____ DATASET CONTENT

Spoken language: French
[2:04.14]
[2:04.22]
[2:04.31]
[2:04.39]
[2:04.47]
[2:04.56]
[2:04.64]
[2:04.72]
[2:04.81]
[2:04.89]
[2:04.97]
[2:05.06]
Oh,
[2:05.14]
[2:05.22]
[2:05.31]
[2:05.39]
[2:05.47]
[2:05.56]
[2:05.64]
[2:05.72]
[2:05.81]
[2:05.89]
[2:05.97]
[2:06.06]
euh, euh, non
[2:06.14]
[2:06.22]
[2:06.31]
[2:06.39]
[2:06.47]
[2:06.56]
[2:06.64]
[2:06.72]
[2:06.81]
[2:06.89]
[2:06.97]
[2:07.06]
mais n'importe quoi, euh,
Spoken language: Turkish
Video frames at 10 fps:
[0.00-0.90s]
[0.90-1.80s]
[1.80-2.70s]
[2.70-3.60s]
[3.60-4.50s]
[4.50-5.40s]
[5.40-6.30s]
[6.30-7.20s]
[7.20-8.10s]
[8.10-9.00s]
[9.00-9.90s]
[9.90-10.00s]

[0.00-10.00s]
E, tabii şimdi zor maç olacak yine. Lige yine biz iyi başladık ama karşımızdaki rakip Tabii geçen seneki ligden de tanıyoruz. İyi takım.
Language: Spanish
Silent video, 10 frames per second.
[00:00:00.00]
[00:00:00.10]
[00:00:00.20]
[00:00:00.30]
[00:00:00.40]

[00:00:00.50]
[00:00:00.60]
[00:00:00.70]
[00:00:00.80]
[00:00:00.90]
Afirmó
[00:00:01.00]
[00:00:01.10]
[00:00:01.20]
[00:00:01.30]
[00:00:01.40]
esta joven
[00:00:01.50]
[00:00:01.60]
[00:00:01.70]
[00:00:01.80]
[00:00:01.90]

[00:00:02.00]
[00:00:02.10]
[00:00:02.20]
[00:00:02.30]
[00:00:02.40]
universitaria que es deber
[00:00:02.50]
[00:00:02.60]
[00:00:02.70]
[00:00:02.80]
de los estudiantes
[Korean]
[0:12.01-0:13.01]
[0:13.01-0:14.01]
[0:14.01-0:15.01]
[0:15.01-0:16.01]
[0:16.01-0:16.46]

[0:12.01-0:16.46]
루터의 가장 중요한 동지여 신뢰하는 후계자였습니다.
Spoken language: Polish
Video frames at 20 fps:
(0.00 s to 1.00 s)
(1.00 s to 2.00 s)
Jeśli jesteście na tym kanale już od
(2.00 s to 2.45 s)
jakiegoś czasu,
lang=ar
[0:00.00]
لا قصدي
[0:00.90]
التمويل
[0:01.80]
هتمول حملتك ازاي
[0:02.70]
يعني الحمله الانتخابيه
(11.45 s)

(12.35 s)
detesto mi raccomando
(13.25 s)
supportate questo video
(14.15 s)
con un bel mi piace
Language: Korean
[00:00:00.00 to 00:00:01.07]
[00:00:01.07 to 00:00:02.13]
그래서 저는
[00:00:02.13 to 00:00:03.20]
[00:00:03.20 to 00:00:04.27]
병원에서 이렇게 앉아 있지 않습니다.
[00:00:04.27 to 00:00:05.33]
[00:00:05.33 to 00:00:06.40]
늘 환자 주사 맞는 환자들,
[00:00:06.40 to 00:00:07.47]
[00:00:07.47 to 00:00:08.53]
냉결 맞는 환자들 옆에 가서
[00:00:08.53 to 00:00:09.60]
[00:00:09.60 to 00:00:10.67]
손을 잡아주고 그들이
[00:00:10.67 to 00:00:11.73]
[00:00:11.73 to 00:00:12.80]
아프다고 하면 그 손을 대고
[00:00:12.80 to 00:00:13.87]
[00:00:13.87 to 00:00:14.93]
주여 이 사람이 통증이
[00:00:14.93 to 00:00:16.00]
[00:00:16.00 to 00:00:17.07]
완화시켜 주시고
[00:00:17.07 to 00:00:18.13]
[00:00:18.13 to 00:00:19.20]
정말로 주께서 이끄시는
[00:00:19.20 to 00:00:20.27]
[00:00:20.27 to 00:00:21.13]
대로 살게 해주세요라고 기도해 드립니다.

________

▶ [PROBLEM REQUIREMENTS] Search term "Spoken": return each line of the data that contains it.

▶ [RESULT]
Spoken language: French
Spoken language: Turkish
Spoken language: Polish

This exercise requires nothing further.